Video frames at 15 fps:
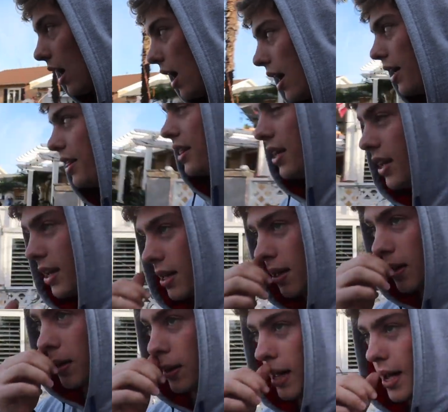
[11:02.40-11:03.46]
I think
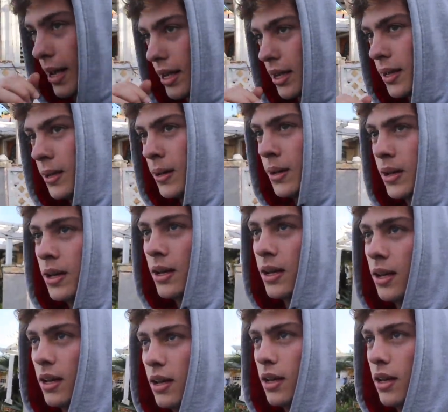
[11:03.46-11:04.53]
like
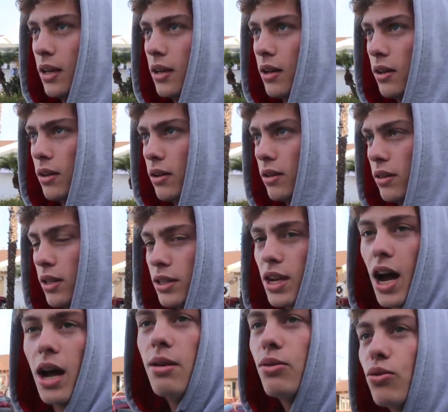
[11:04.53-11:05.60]
the
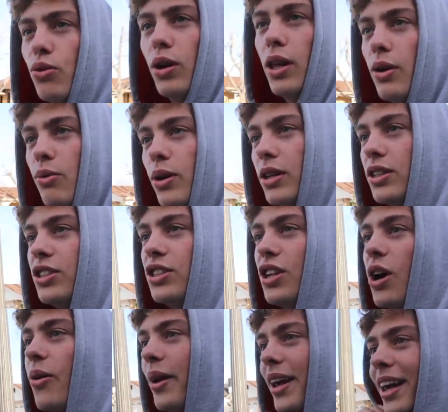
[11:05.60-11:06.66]
times really weren't
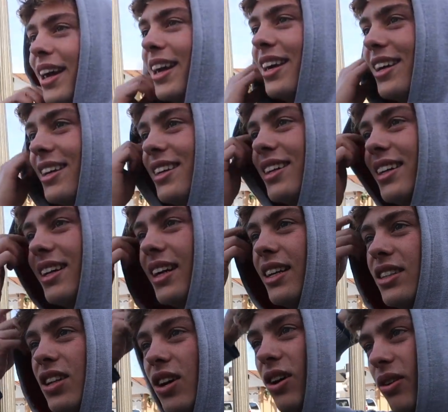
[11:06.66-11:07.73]
showing it
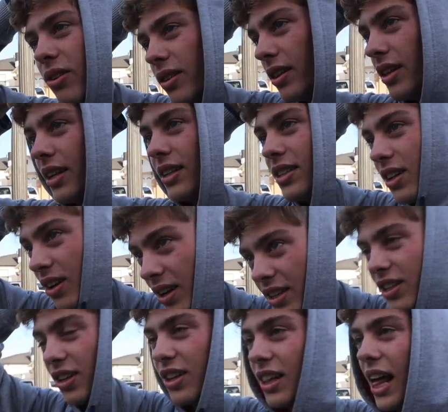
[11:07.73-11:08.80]
until until
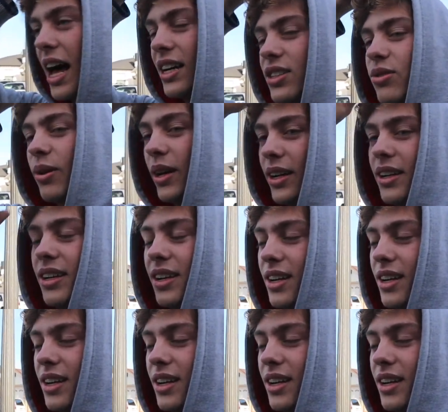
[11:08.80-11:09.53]
until the last one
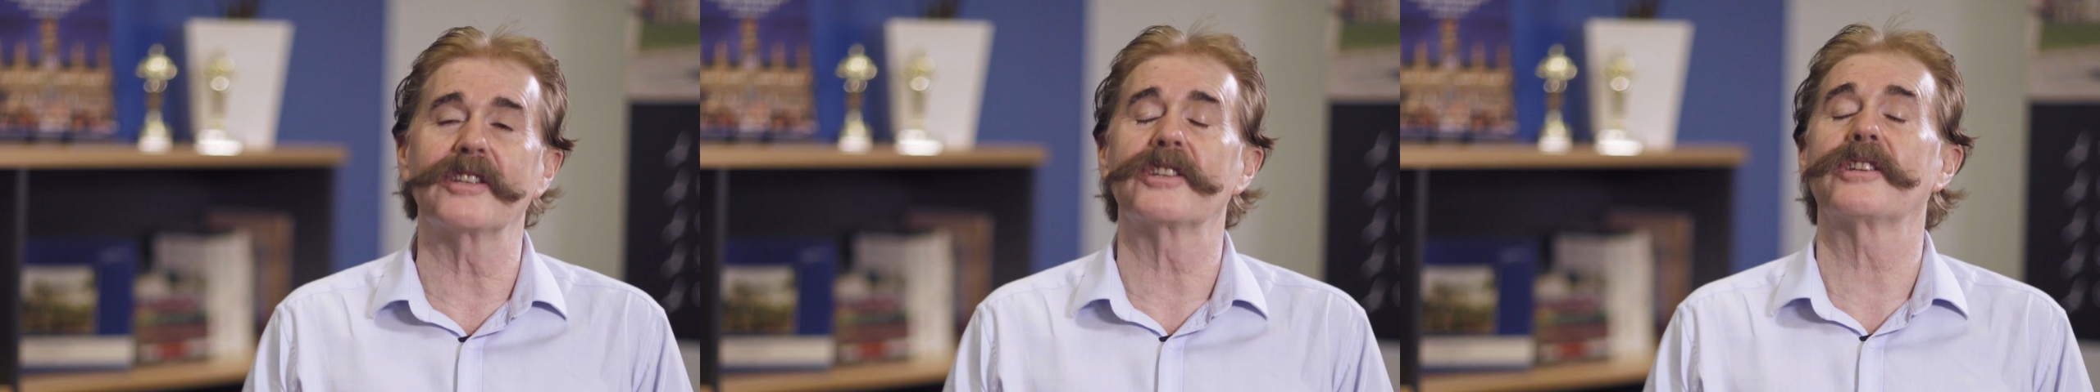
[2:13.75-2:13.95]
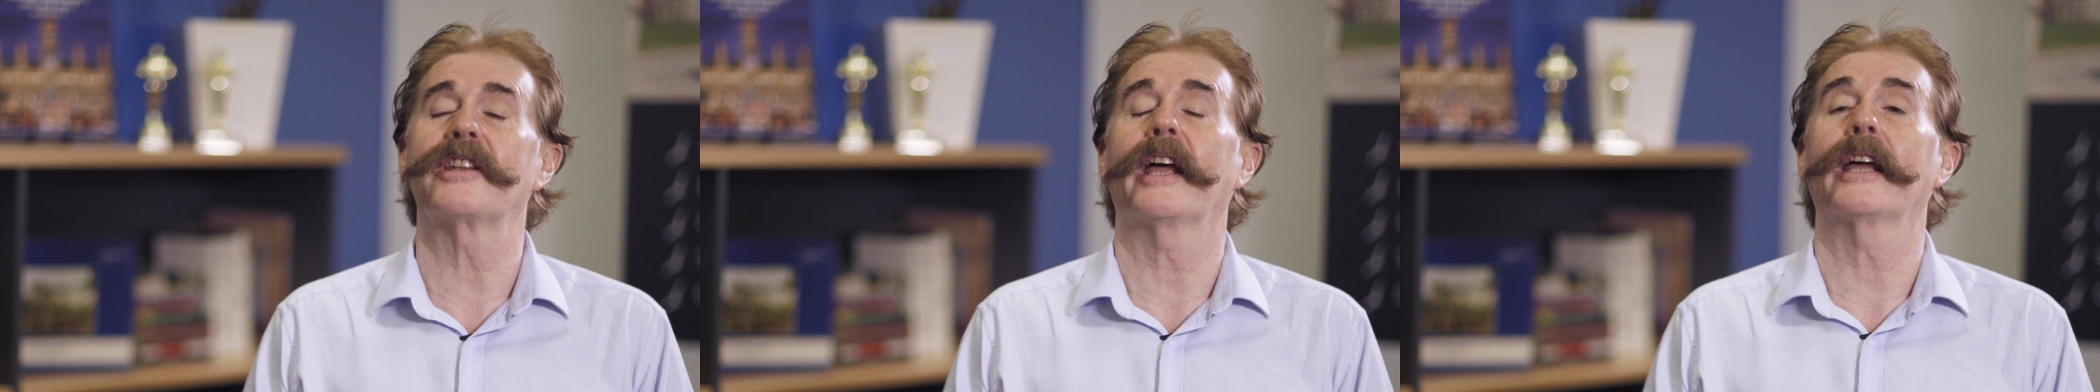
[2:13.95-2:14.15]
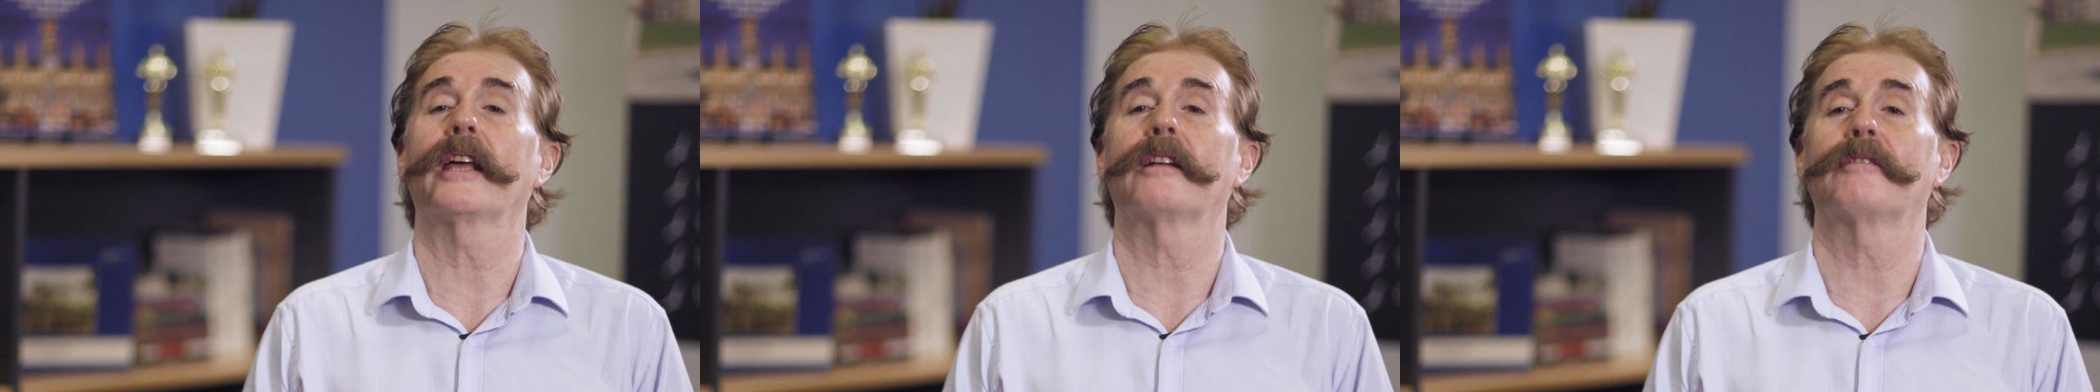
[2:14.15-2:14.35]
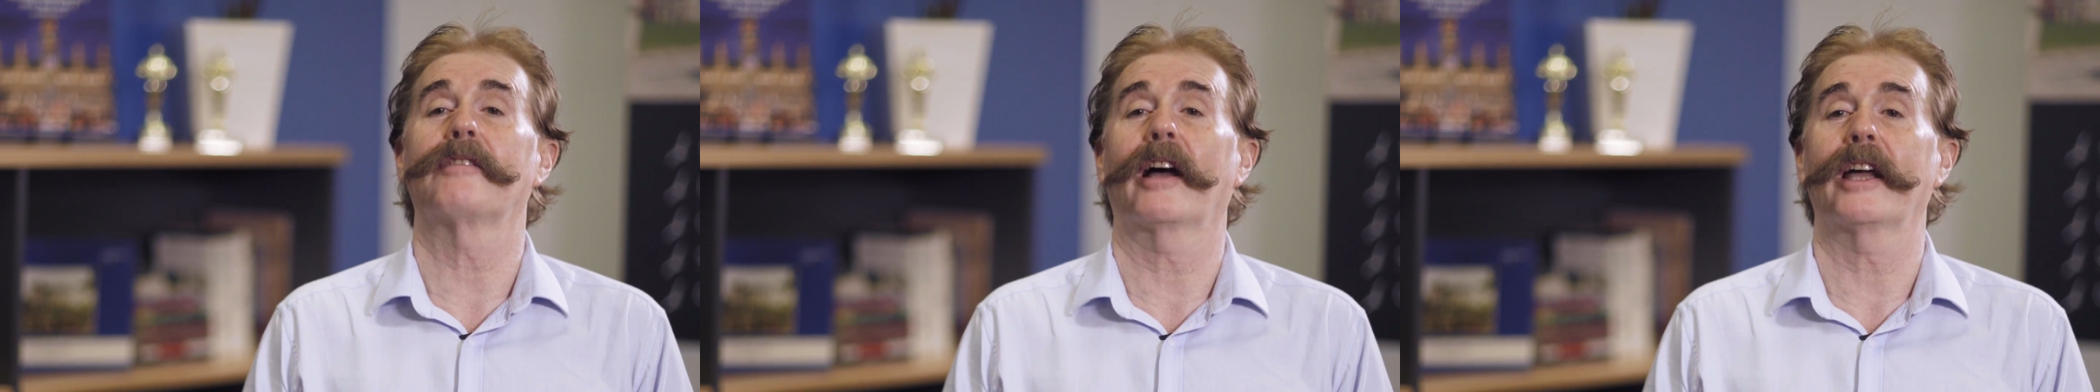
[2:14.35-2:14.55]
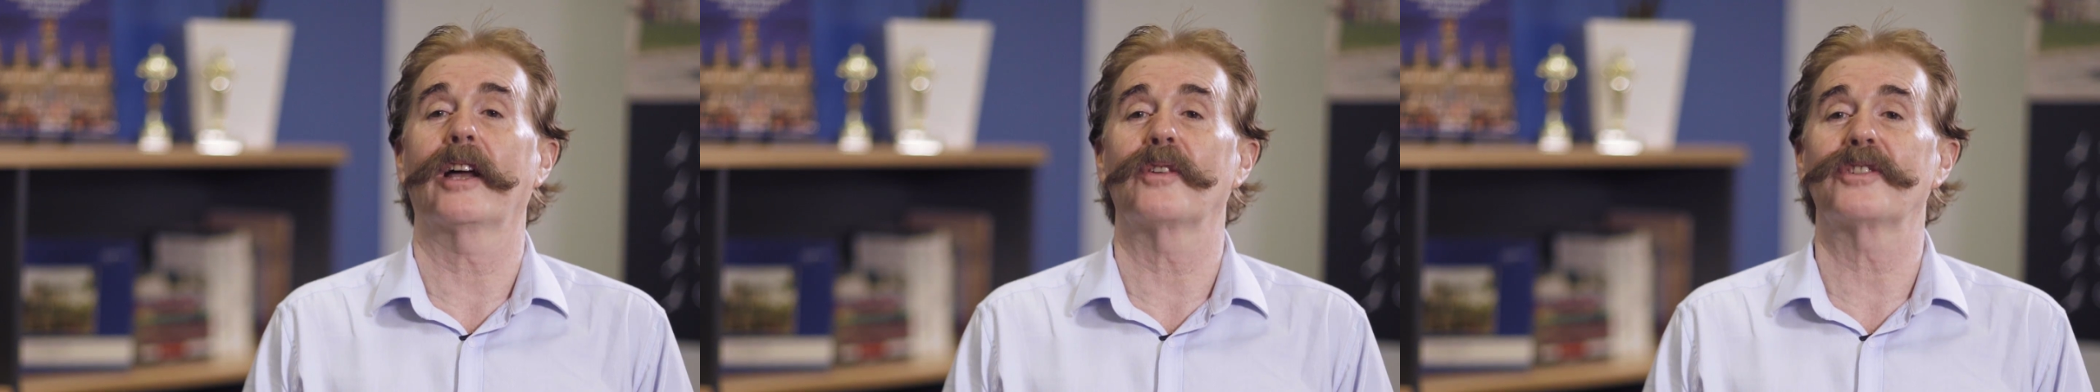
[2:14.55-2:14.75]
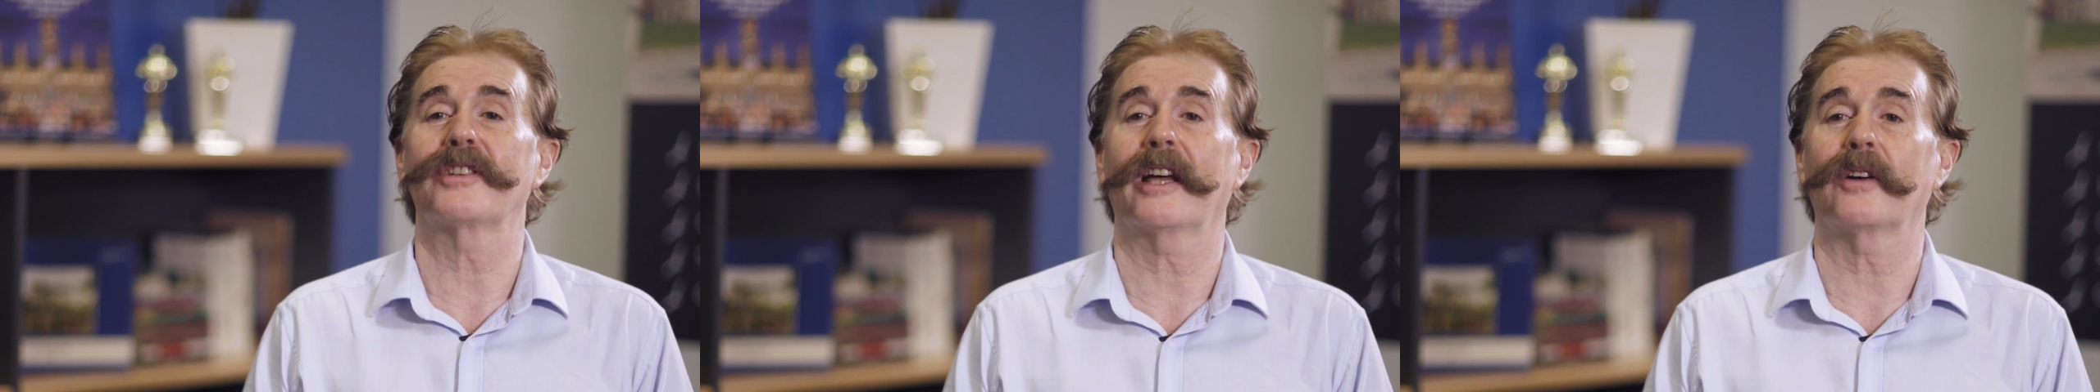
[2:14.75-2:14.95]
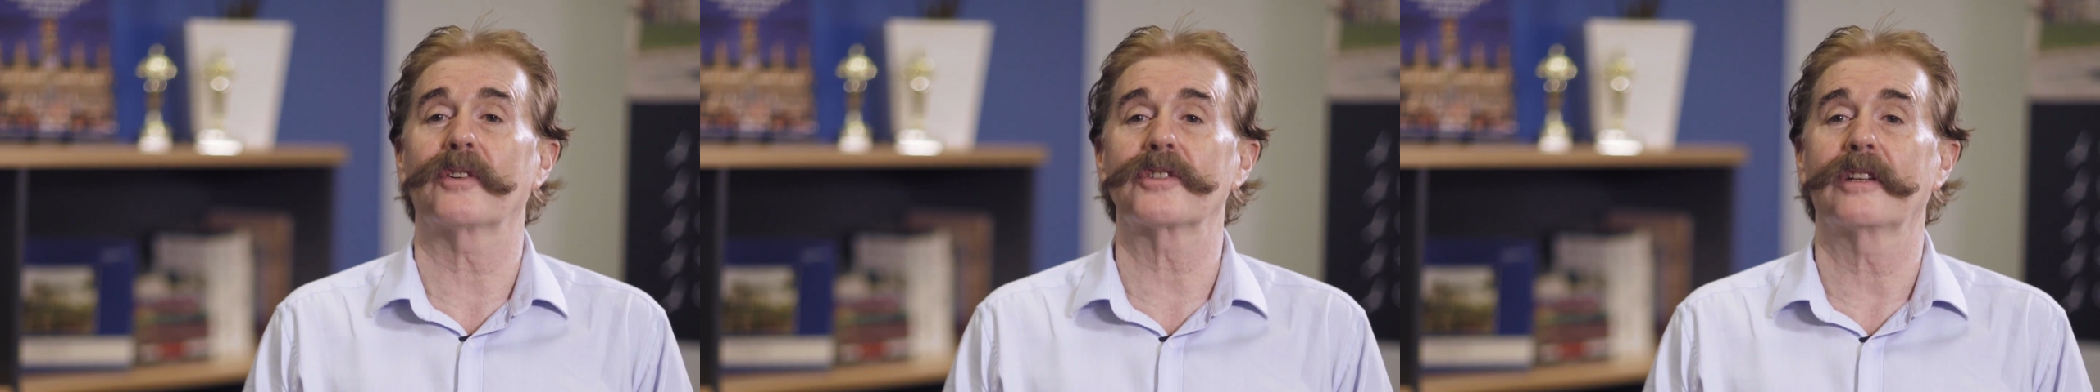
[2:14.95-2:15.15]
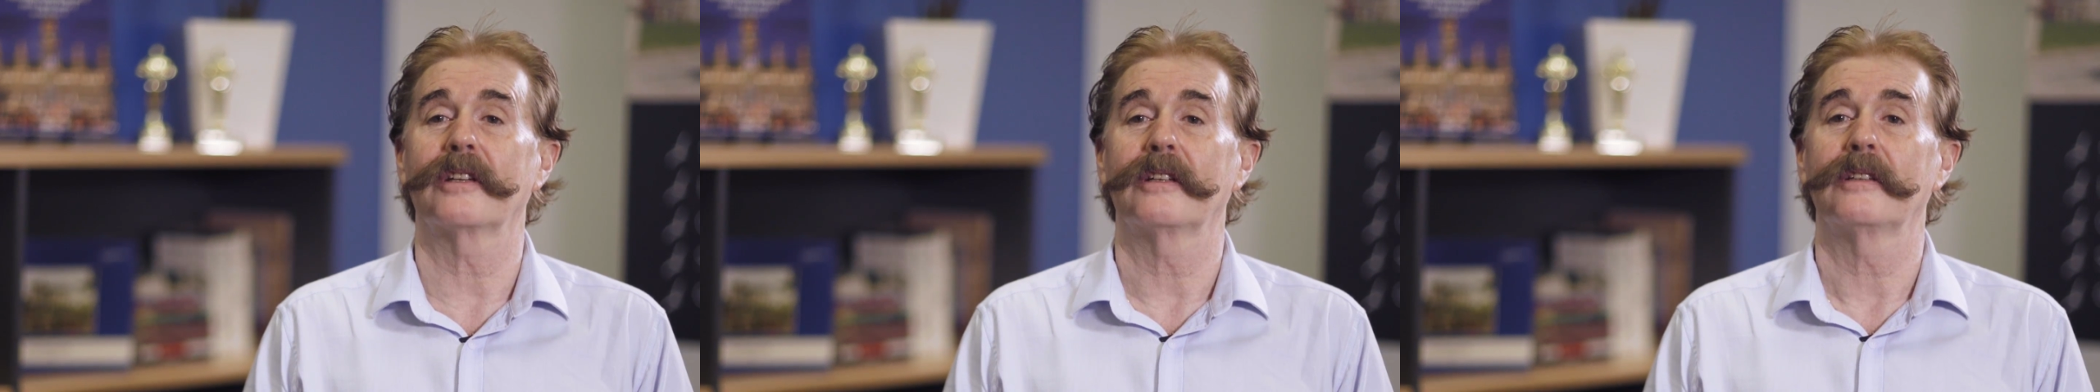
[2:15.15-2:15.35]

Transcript: and staying in the right hotels.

══════

:: Action item ::
Please output the material as written, apart from the images.

:: Result for this task ::
Video frames at 15 fps:
[11:02.40-11:03.46]
I think
[11:03.46-11:04.53]
like
[11:04.53-11:05.60]
the
[11:05.60-11:06.66]
times really weren't
[11:06.66-11:07.73]
showing it
[11:07.73-11:08.80]
until until
[11:08.80-11:09.53]
until the last one
[2:13.75-2:13.95]
[2:13.95-2:14.15]
[2:14.15-2:14.35]
[2:14.35-2:14.55]
[2:14.55-2:14.75]
[2:14.75-2:14.95]
[2:14.95-2:15.15]
[2:15.15-2:15.35]

Transcript: and staying in the right hotels.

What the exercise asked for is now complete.